Travis Ray runs The Dapper Bowtique.
Executive: Travis Ray, associate managing director of Westcoast Black Theatre Troupe in Sarasota
Side hustle: The Dapper Bowtique LLC. Ray handcrafts and sells bow ties, pocket squares and other accessories, selling products on his website, at craft shows and at businesses in Sarasota and Tampa. One dream big goal: to be in major retail store someday.
Dream weaver: Ray traces the beginnings of his side hustle to a dream. The image of a woman in African attire holding fabric appeared to him and dropped a bow tie in his lap. He paid attention to the dream and started making bow ties in 2017. At first, he only made them for himself and friends as gifts, but he realized demand was bigger. When people saw him wearing a bow tie, they would ask him where he got it. They also started telling him, “‘You need to turn this into a business.’”
Sew and sew: Ray learned to sew in home economics class in seventh grade. When he studied theater in college, his sewing skills got another boost. Once he started making bow ties, his mother-in-law, who used to own an alterations shop, gave him tips.
Customer base: Ray, 34, initially sold his products on Etsy. Now he sells on his own website, which eliminates Etsy’s fees. But he reaped helpful demographic information from his time on Etsy — many customers were based in Los Angeles and Houston. Now he has his eye on those cities for attending vendor shows in the future.
‘I love it because it’s just fun.’ — Travis Ray, The Dapper Bowtique
Sunny studio: The Dapper Bowtique headquarters is in the roughly 200-square-foot sunroom of Ray’s home. He’s dubbed it “The Dapper Studio.” There he sews, works on his website and displays fabric and finished products.
Square deal: “Everyone knows me for my bow ties, but I’ve added pocket squares now,” he says. The move allowed him to make use of leftover fabric — and increase sales. “I do the set, and I’ve gotten more business because of it.” Now the majority of customers want the matching set. Dapper Bowtique bow ties sell for $25. With a matching pocket square, it’s $35. Custom orders for a bow tie and pocket square are $45. The amount of bow ties he sells each month varies, he says. Through mid-February, he had sold 25.
Leather and lace: The bow ties Ray makes use fabrics that range from cotton and silk to canvas and linen. “I love being able to work with different types of fabrics,” he says. “I’m challenging myself. My favorite TV show is "Project Runway." I want to use unconventional items — maybe leather and lace that you might not see with pocket squares and bow ties and utilizing embellishments.”
Tie the knot: Customers find The Dapper Bowtique through Facebook, Instagram and Ray’s website. He’s often called upon to make custom bow ties and pocket squares for individuals and groups. One example: Ray is now working on 20 bow ties and pocket squares for his third wedding client this year. There are benefits to working on projects for weddings and church choirs: The orders have larger quantities, and they raise awareness for his brand.
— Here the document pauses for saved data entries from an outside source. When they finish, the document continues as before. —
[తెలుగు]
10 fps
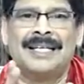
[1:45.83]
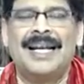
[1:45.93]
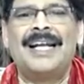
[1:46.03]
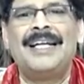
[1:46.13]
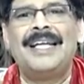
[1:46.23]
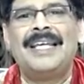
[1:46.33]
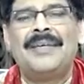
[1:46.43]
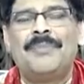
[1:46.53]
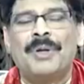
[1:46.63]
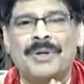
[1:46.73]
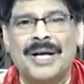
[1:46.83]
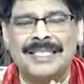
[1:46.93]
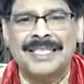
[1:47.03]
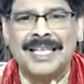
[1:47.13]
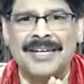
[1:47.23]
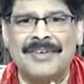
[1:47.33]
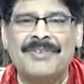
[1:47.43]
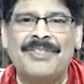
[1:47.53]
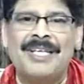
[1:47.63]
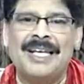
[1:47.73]
ఇలాంటి మరొక ఆసక్తికరమైన
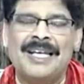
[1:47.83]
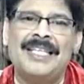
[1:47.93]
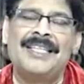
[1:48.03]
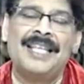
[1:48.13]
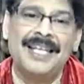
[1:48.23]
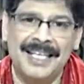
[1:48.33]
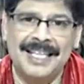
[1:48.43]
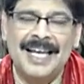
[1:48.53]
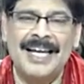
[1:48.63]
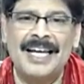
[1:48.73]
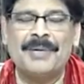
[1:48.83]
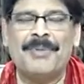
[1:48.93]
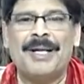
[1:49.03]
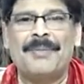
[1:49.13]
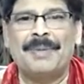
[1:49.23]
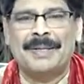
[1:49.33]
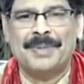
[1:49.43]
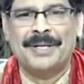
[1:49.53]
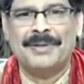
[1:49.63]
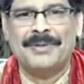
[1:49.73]
విషయాన్ని తిరిగి ఇదే కార్యక్రమాల
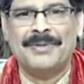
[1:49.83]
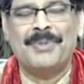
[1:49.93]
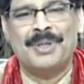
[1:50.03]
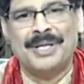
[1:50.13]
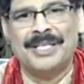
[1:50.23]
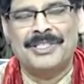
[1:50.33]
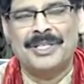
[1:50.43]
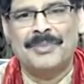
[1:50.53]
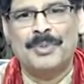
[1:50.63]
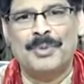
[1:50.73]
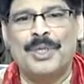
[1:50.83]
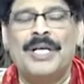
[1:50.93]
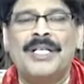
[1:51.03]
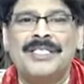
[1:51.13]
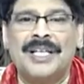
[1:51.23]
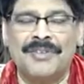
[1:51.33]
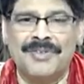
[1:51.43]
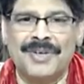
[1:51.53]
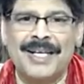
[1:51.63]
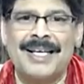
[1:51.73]
పరంపరలో మనం కలుసుకున్నప్పుడు స
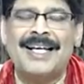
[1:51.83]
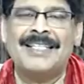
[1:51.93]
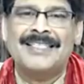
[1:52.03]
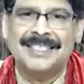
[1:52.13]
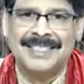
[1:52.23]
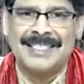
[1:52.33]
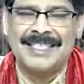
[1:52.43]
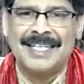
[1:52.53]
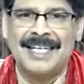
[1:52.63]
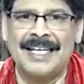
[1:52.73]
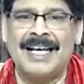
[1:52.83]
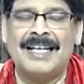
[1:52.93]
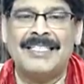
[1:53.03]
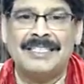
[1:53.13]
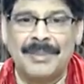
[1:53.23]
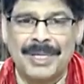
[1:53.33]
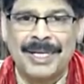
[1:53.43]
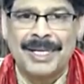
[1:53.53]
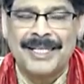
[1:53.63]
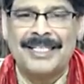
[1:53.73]
వివరంగా సశాస్త్రీయంగా
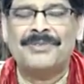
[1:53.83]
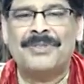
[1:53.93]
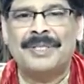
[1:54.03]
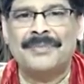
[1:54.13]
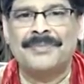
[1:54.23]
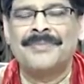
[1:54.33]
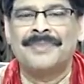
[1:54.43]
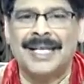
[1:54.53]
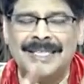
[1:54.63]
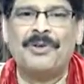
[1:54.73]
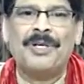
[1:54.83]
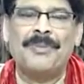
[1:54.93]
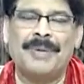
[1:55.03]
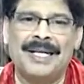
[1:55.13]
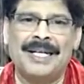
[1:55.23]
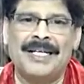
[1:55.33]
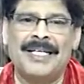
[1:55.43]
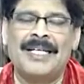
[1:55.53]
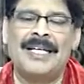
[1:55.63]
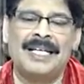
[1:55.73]
సమగ్రంగా తెలుసుకుందాం అయితే ఇక్కడ ఒక మాట
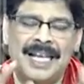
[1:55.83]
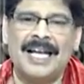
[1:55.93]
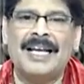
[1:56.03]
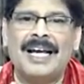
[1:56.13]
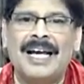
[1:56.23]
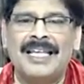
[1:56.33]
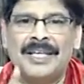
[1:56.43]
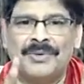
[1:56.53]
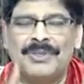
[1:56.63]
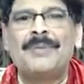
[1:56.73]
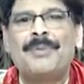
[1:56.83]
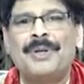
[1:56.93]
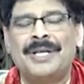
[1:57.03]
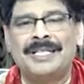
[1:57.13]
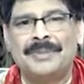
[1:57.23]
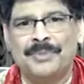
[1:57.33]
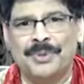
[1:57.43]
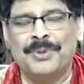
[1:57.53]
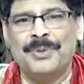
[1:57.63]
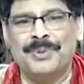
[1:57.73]
ఇలాగా ఈ ఔషధాన్ని ప్రయోగించే
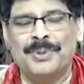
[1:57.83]
ముందు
Pay it forward: Ray teaches drama to fifth grade boys on Friday mornings at Visible Men Academy in Bradenton. He’s planning a workshop there to teach students how to sew and tie bow ties. For each bow tie he sells, he gives $1 to Visible Men Academy.
Targeted ties: This year, Ray’s goal is to sell at one vendor show each month. He’s learned it’s important to make his vendor booth relate to the event where he’s selling. “It’s always good to have a nice theme,” he says. He’s also learned he should bring several product options to shows but be more targeted on his website. Ray uses feedback from vendor shows and coworkers as his focus groups. If several people comment on the same tie, he’ll put it on his website.
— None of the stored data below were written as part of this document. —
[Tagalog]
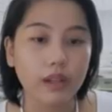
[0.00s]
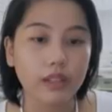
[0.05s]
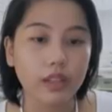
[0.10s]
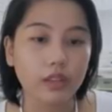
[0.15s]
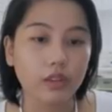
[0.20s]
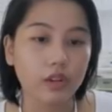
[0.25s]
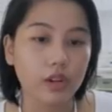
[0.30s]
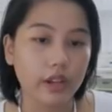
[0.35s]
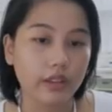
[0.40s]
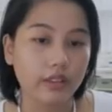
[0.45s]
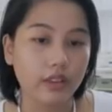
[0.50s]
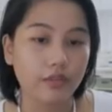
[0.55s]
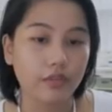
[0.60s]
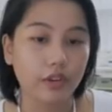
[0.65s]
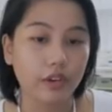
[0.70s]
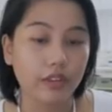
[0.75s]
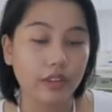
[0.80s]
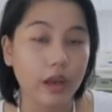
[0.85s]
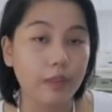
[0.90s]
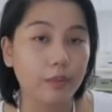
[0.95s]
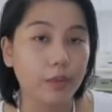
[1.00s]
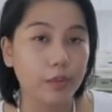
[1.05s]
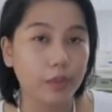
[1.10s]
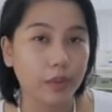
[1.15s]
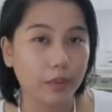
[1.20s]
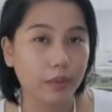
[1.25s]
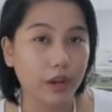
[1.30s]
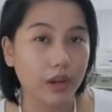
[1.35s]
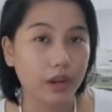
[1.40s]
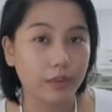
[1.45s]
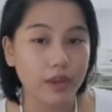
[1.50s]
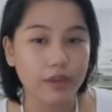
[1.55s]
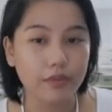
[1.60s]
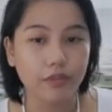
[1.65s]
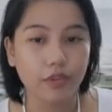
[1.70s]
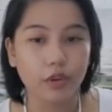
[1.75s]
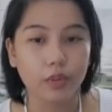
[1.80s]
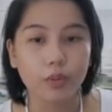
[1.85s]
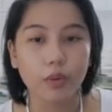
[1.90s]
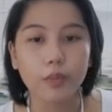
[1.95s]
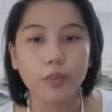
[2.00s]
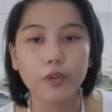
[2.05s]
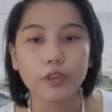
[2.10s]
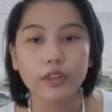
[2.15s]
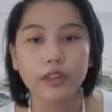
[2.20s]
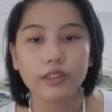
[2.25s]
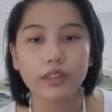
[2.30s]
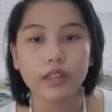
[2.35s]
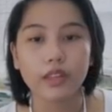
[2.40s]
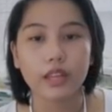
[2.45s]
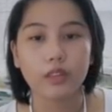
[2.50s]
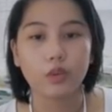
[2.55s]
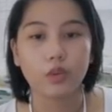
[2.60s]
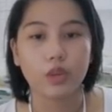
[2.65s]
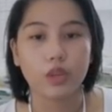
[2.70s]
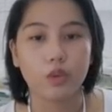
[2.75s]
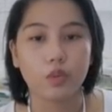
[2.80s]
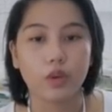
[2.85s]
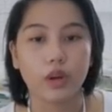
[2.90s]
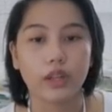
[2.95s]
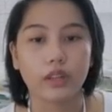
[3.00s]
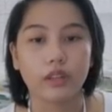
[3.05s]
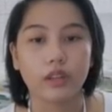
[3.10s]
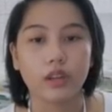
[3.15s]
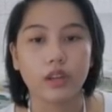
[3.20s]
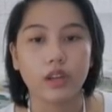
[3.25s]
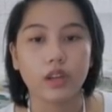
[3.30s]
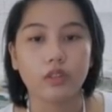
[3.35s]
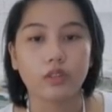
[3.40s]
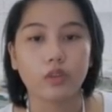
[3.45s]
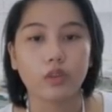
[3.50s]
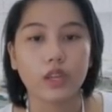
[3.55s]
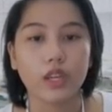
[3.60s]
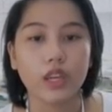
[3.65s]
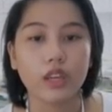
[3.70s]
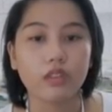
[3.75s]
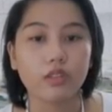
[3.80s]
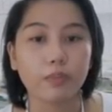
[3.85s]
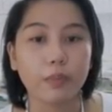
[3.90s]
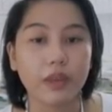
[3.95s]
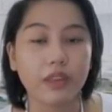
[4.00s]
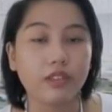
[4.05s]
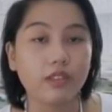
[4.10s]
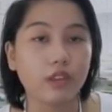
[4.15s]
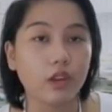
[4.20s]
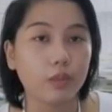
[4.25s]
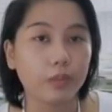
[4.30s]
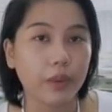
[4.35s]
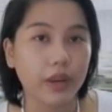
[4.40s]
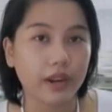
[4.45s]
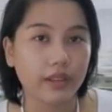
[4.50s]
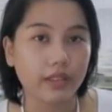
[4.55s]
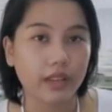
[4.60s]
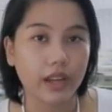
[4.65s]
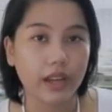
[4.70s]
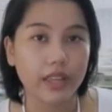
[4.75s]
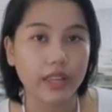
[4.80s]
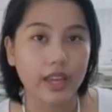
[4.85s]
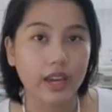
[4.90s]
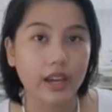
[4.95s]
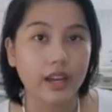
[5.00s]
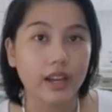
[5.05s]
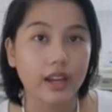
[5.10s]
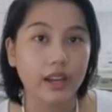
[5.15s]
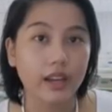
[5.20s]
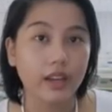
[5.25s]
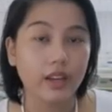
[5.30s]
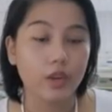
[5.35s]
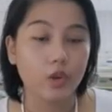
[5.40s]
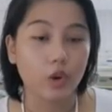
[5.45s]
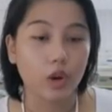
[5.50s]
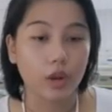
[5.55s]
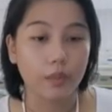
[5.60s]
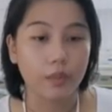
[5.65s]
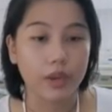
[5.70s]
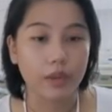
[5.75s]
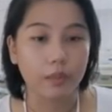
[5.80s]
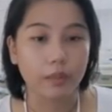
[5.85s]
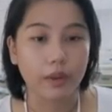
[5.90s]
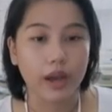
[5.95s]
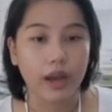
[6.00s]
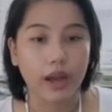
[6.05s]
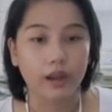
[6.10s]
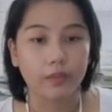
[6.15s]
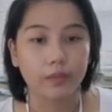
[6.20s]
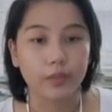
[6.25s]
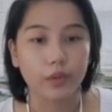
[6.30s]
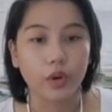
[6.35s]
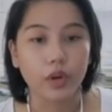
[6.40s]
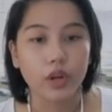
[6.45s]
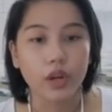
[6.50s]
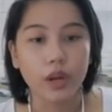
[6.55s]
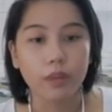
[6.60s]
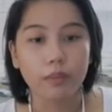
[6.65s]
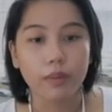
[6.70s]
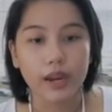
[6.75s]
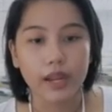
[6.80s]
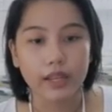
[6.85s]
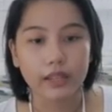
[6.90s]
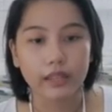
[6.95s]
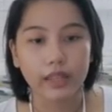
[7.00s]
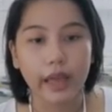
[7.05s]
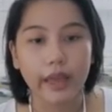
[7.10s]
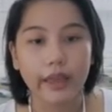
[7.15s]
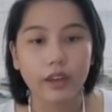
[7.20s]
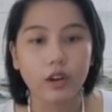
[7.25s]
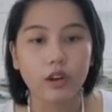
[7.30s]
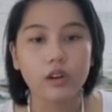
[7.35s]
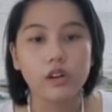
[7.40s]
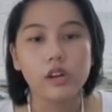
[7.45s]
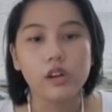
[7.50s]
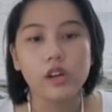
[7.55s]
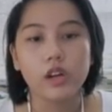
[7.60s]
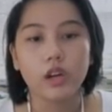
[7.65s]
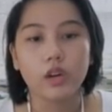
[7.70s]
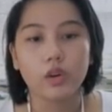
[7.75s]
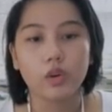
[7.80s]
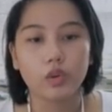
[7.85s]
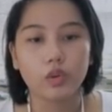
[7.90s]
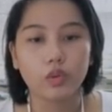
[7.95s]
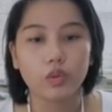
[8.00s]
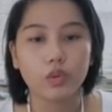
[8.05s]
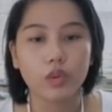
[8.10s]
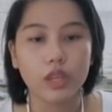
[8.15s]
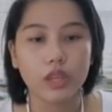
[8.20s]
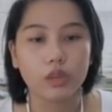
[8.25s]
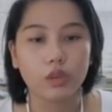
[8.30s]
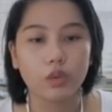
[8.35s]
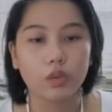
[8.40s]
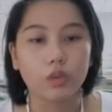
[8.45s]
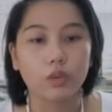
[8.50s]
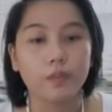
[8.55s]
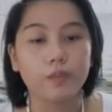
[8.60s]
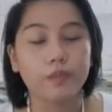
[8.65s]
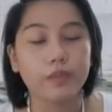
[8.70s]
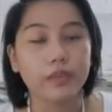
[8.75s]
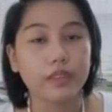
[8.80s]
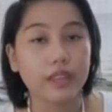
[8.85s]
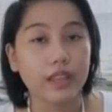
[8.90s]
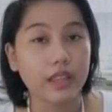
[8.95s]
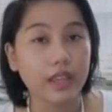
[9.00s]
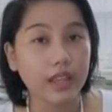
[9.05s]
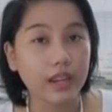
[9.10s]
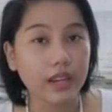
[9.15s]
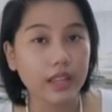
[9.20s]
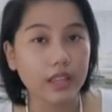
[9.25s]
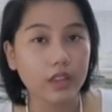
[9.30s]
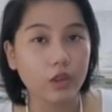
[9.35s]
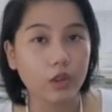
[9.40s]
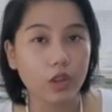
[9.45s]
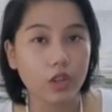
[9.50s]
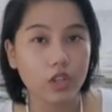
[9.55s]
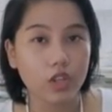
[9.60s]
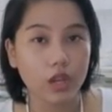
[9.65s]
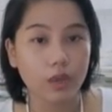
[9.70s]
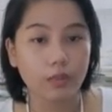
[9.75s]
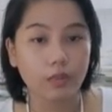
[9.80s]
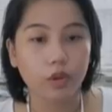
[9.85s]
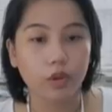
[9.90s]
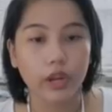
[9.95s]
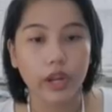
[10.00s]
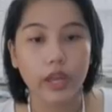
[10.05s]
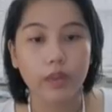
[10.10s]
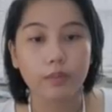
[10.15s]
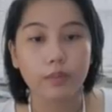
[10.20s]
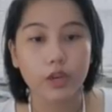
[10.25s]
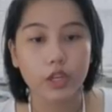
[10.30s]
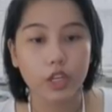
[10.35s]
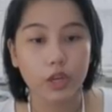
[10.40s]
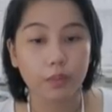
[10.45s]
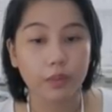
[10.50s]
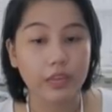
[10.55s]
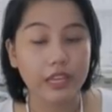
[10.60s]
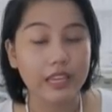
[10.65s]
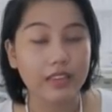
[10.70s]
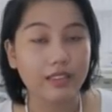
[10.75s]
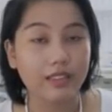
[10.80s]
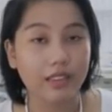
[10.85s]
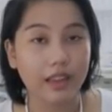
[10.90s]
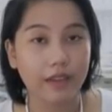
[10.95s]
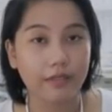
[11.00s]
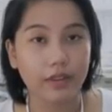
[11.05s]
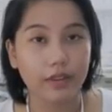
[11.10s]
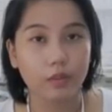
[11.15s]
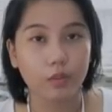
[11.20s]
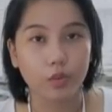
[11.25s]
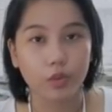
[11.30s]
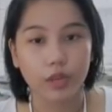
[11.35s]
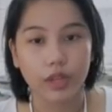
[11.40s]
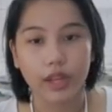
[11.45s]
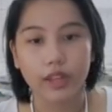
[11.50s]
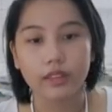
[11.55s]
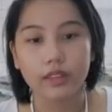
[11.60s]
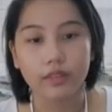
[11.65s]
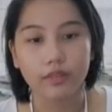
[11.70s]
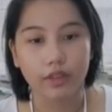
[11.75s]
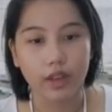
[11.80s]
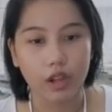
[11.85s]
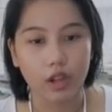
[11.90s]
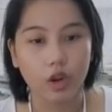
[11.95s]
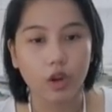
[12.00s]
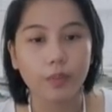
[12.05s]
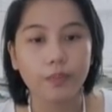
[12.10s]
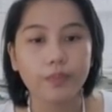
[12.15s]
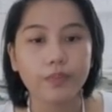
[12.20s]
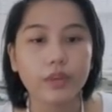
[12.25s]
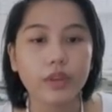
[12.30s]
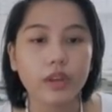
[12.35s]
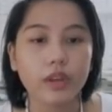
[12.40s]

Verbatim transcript: na to, let's say for example, pag mga B4, pupunta sa knight to D1. So, naging space yon para sa kanyang yung kabingbang, no? Balik tayo, rook to D2. Tinira dito ni JM Torre ay bishop E7 muna, develop,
Treasure hunt: It’s hard to for Ray to pick just one aspect of his Dapper Bowtique business he likes best. “No. 1 is me seeing someone appreciate and love what I’ve created for them,” he says. He also enjoys sewing and picking out the fabric he’s going to use, a process he calls a treasure hunt.
Power hour: Ray does something for his business every day, whether it’s updating his website, making a business connection or creating a bow tie. “I give myself, at the barebones, an hour,” he says. “If I can take more time to work on it, I take it. If I can only do that hour, I’m OK. That’s setting a good solid foundation for myself. There’s a lot I can do in hour. I call it a Power Hour.” When Ray’s working on a bigger project, like a wedding, he works several hours on weekends too. “It has been going very well,” he says. “I’m so happy with the success I’m getting and the buy-in from my community. I love it because it’s just fun.”